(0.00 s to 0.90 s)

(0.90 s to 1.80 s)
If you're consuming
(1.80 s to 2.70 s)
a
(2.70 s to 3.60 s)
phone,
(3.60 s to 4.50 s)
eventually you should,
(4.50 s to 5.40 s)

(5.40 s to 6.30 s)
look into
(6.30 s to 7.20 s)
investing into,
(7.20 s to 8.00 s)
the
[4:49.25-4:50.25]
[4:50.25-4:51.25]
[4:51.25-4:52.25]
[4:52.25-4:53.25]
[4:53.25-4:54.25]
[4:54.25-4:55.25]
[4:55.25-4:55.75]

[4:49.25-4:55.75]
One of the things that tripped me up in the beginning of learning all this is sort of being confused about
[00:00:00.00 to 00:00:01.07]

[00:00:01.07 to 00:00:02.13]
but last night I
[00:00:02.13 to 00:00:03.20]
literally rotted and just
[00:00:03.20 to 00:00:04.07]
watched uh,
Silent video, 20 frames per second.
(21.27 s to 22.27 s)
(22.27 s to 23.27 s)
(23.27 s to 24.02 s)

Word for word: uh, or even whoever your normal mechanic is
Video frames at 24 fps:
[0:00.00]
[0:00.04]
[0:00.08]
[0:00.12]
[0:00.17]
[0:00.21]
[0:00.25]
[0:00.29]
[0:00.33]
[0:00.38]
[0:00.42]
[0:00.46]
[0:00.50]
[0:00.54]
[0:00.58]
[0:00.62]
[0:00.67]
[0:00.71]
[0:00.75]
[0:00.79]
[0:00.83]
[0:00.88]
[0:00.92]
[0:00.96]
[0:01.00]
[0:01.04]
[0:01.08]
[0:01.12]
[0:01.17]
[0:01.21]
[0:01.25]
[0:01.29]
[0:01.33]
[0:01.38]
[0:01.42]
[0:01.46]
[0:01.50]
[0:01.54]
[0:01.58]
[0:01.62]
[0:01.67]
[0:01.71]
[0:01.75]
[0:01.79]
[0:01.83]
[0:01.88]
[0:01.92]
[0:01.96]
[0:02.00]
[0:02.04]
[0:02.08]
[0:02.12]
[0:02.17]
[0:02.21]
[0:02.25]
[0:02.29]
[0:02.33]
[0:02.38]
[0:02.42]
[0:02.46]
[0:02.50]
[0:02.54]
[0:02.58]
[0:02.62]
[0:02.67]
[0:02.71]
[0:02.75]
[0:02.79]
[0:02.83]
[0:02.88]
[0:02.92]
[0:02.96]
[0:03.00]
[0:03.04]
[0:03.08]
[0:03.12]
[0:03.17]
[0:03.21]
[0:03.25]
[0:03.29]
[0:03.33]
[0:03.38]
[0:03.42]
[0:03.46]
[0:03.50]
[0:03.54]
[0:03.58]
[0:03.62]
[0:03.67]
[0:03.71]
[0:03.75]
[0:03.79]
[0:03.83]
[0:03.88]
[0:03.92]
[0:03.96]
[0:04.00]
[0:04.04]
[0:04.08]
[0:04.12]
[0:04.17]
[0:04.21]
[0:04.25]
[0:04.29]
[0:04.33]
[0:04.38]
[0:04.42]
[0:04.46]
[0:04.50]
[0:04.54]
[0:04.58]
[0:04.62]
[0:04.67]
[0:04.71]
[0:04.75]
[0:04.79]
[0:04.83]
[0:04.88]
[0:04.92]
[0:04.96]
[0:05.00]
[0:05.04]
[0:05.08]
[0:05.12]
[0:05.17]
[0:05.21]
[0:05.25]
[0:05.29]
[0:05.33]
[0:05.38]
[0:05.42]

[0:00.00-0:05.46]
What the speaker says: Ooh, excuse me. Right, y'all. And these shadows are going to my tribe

****

> _Aim of the task_:
Copy the material above so that it matches line for line.

> _Response for this exercise_:
(0.00 s to 0.90 s)

(0.90 s to 1.80 s)
If you're consuming
(1.80 s to 2.70 s)
a
(2.70 s to 3.60 s)
phone,
(3.60 s to 4.50 s)
eventually you should,
(4.50 s to 5.40 s)

(5.40 s to 6.30 s)
look into
(6.30 s to 7.20 s)
investing into,
(7.20 s to 8.00 s)
the
[4:49.25-4:50.25]
[4:50.25-4:51.25]
[4:51.25-4:52.25]
[4:52.25-4:53.25]
[4:53.25-4:54.25]
[4:54.25-4:55.25]
[4:55.25-4:55.75]

[4:49.25-4:55.75]
One of the things that tripped me up in the beginning of learning all this is sort of being confused about
[00:00:00.00 to 00:00:01.07]

[00:00:01.07 to 00:00:02.13]
but last night I
[00:00:02.13 to 00:00:03.20]
literally rotted and just
[00:00:03.20 to 00:00:04.07]
watched uh,
Silent video, 20 frames per second.
(21.27 s to 22.27 s)
(22.27 s to 23.27 s)
(23.27 s to 24.02 s)

Word for word: uh, or even whoever your normal mechanic is
Video frames at 24 fps:
[0:00.00]
[0:00.04]
[0:00.08]
[0:00.12]
[0:00.17]
[0:00.21]
[0:00.25]
[0:00.29]
[0:00.33]
[0:00.38]
[0:00.42]
[0:00.46]
[0:00.50]
[0:00.54]
[0:00.58]
[0:00.62]
[0:00.67]
[0:00.71]
[0:00.75]
[0:00.79]
[0:00.83]
[0:00.88]
[0:00.92]
[0:00.96]
[0:01.00]
[0:01.04]
[0:01.08]
[0:01.12]
[0:01.17]
[0:01.21]
[0:01.25]
[0:01.29]
[0:01.33]
[0:01.38]
[0:01.42]
[0:01.46]
[0:01.50]
[0:01.54]
[0:01.58]
[0:01.62]
[0:01.67]
[0:01.71]
[0:01.75]
[0:01.79]
[0:01.83]
[0:01.88]
[0:01.92]
[0:01.96]
[0:02.00]
[0:02.04]
[0:02.08]
[0:02.12]
[0:02.17]
[0:02.21]
[0:02.25]
[0:02.29]
[0:02.33]
[0:02.38]
[0:02.42]
[0:02.46]
[0:02.50]
[0:02.54]
[0:02.58]
[0:02.62]
[0:02.67]
[0:02.71]
[0:02.75]
[0:02.79]
[0:02.83]
[0:02.88]
[0:02.92]
[0:02.96]
[0:03.00]
[0:03.04]
[0:03.08]
[0:03.12]
[0:03.17]
[0:03.21]
[0:03.25]
[0:03.29]
[0:03.33]
[0:03.38]
[0:03.42]
[0:03.46]
[0:03.50]
[0:03.54]
[0:03.58]
[0:03.62]
[0:03.67]
[0:03.71]
[0:03.75]
[0:03.79]
[0:03.83]
[0:03.88]
[0:03.92]
[0:03.96]
[0:04.00]
[0:04.04]
[0:04.08]
[0:04.12]
[0:04.17]
[0:04.21]
[0:04.25]
[0:04.29]
[0:04.33]
[0:04.38]
[0:04.42]
[0:04.46]
[0:04.50]
[0:04.54]
[0:04.58]
[0:04.62]
[0:04.67]
[0:04.71]
[0:04.75]
[0:04.79]
[0:04.83]
[0:04.88]
[0:04.92]
[0:04.96]
[0:05.00]
[0:05.04]
[0:05.08]
[0:05.12]
[0:05.17]
[0:05.21]
[0:05.25]
[0:05.29]
[0:05.33]
[0:05.38]
[0:05.42]

[0:00.00-0:05.46]
What the speaker says: Ooh, excuse me. Right, y'all. And these shadows are going to my tribe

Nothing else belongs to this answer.